Chosen Book – Stephen Wilson’s Information Arts: Intersections of Art, Science, and Technology.
Focusing on – Digital Information Systems/Computers: Virtual Reality.
Virtual Reality (VR) is an area that I have a vast interest in. It is an increasingly popular form of media consumption and with the current worldwide situation now in 2020, virtual reality’s popularity can potentially become more mainstream.
My impressions and reflections
In this book, the author believes that artists are the architects of virtual reality. The author references a paper titled “The Artistic Origins of Virtual Reality” by Myron Krueger that most of the features and functions of virtual reality came from works by artists. The author also pointed out that the main difference of the usage of virtual Reality between artist and researchers in other fields is that while researchers try to make virtual reality as close to reality as possible, artists are trying to make virtual reality as abstract and imaginary expressions in many of their works.

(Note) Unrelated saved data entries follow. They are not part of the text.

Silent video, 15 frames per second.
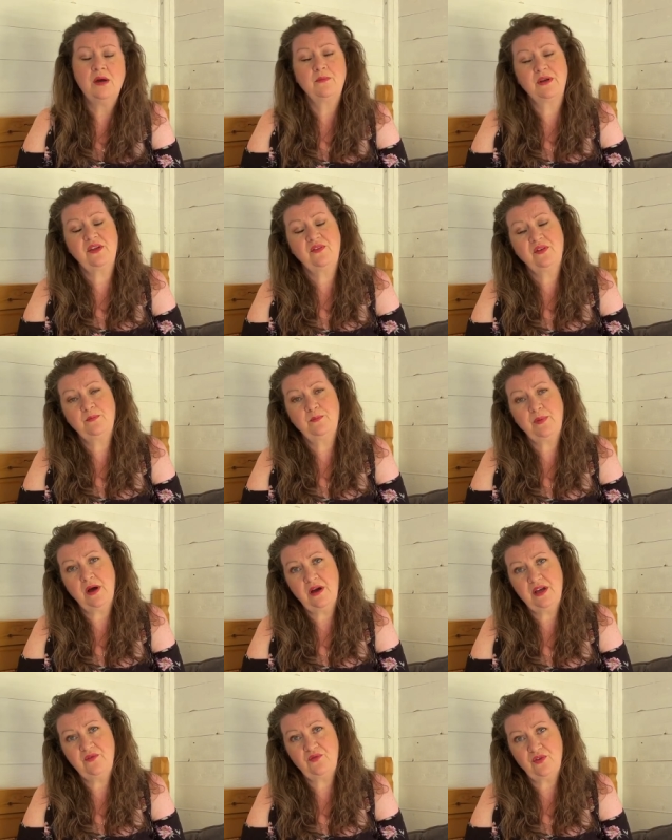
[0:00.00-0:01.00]
But if you
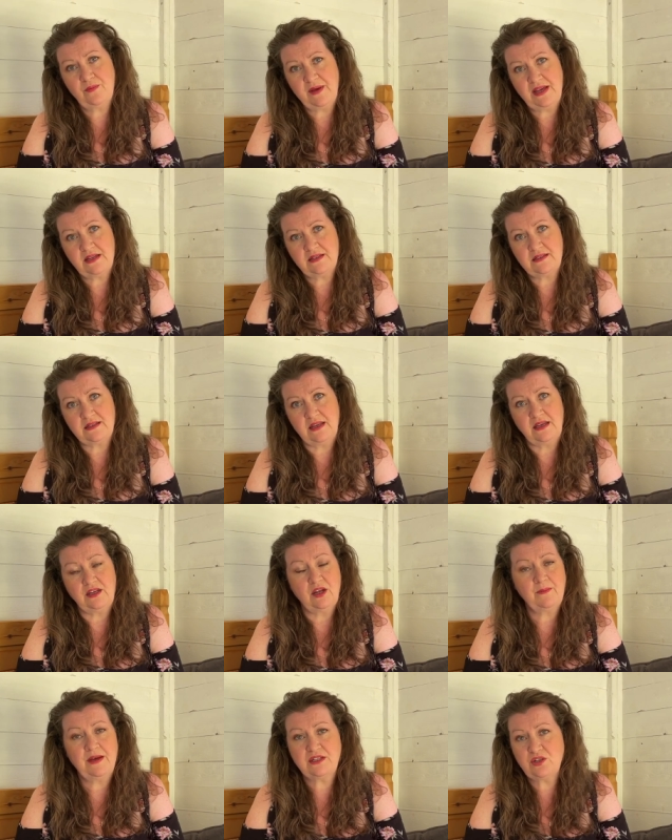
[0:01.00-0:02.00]
buy from Etsy,
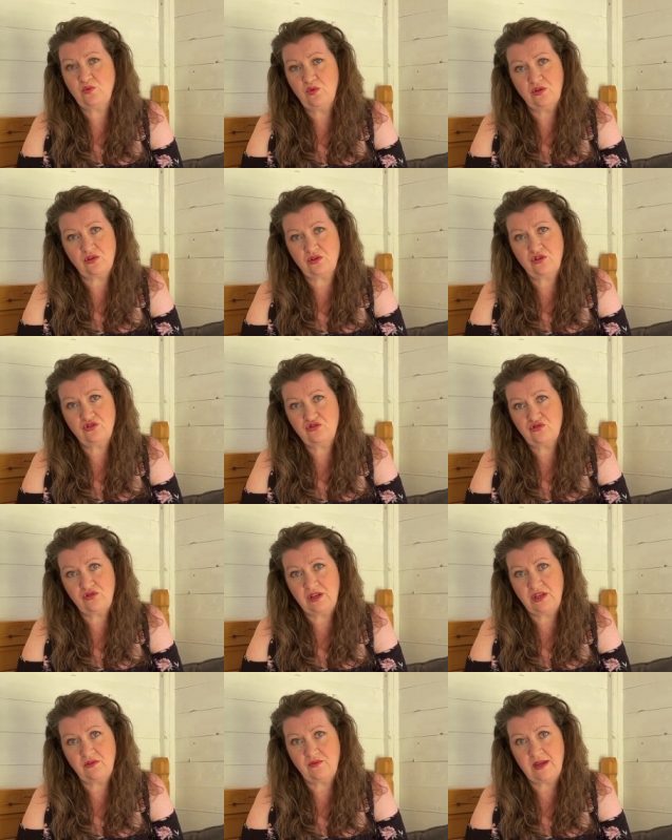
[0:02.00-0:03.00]
no matter what
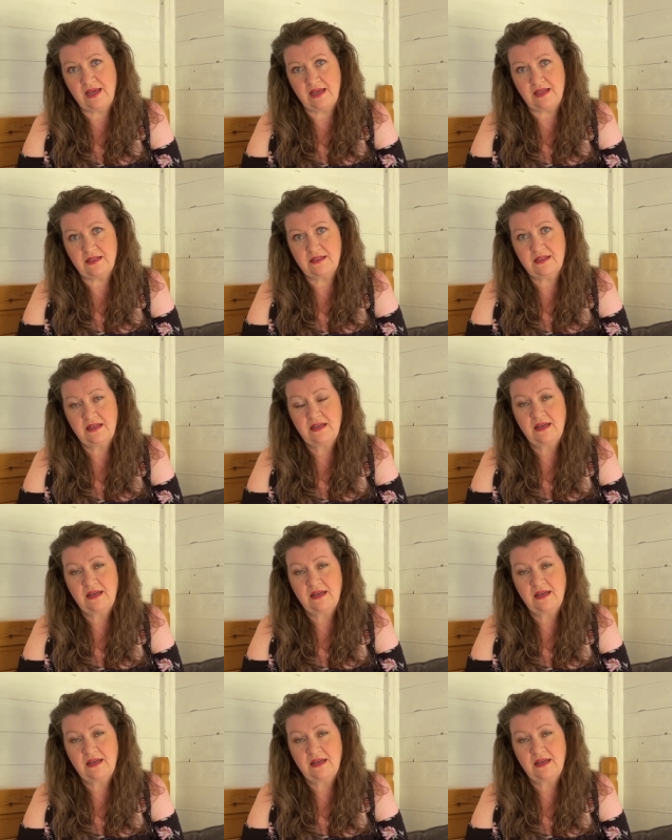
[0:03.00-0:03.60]
country you're in,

Personally, I feel that virtual reality is another medium, one that should not have a definite intention of the method of use. Yes, many of the innovations of virtual reality without a doubt comes from the experimental artworks that feature new methods of consuming virtual reality. It does shape the way how virtual reality works. I see it as a teleportation method, transporting our senses to a digitalised space. That is why I don’t agree with Masaki Fujihata’s statement on page 714 that
“Fujihata believes that virtual reality is best not used for simulating physical reality. Inventing artificial spaces seems much more appropriate”.
Imagine a geography class where the teacher and students are in their respective personal spaces. Yet all of them are virtually present together in one part of the world, for example, the Amazon rainforest. This experience is just like a school field trip without boundaries other than the fact it is a virtual experience. Echoing the same sentiments of the book, virtual reality indeed is applicable to many areas. There is in fact not just virtual reality, there are augmented reality and mixed reality.

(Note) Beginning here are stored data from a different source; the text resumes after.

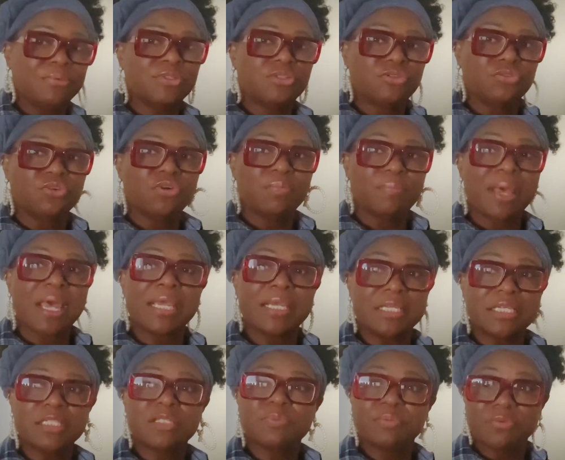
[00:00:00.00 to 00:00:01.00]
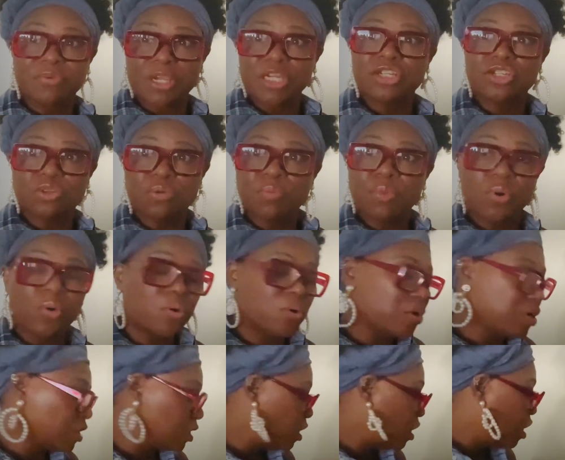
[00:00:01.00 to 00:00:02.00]
was doing my inspiration
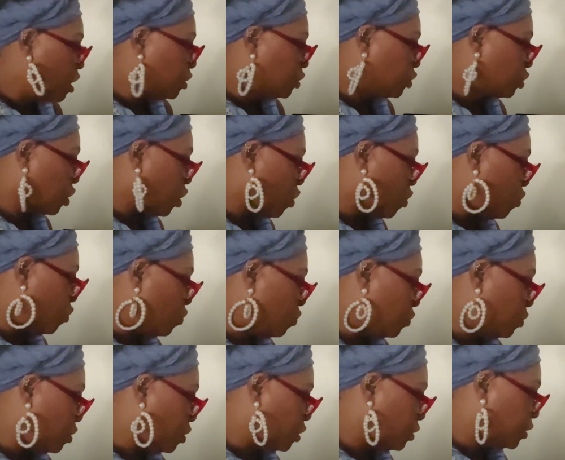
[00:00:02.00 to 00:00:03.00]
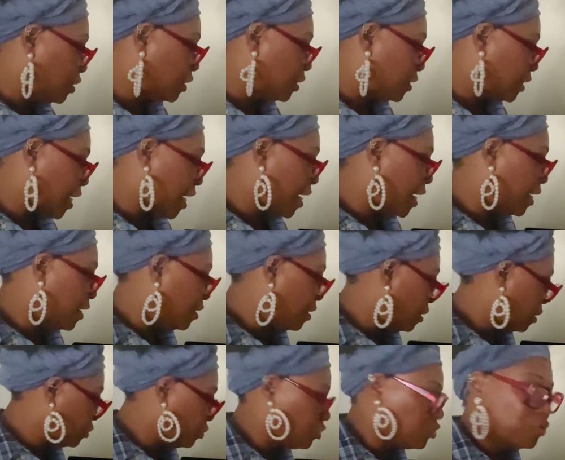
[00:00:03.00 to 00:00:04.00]
board, so today
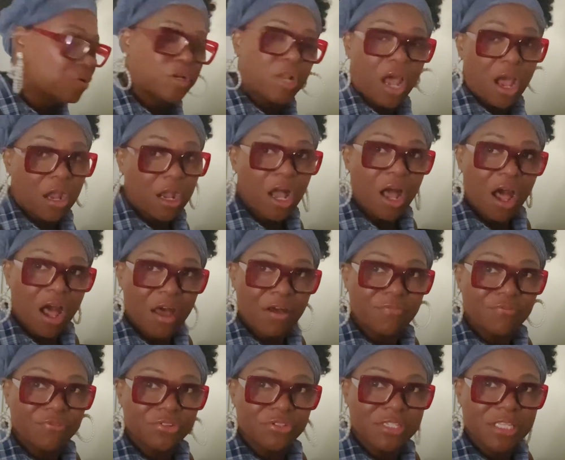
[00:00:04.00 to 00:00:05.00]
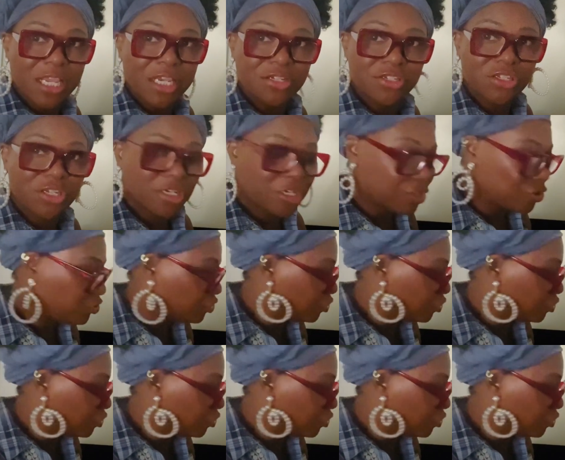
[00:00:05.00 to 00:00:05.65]
doing our conversation because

To me, no matter the immersion, one area that is still missing to me is the interaction between two consumers. Currently, seeing another virtual user does not seem like much. Replacing the user with an artificial user (a bot) will make not much different in the current state of immersive technologies. Will there be a day when we can feel another user in the virtual environment just like how we can feel people in reality. Besides the method of facial tracking, will there be a way to stimulate the atmosphere around a user that gives no physical outputs? This can be illustrated in the movie “Surrogates”, the world is set in a future where humans stay indoors in their house while they control an android version of themselves which goes out and interact with other human-controlled androids. When the lead character has to go out of his house in his real self and interact with the robotic society, there is often a notable lack of feelings from the androids even though they are all controlled directly by humans.
The future of VR and its other counterparts have plenty to develop and the arts sector definitely can play a major role in how VR can and will be.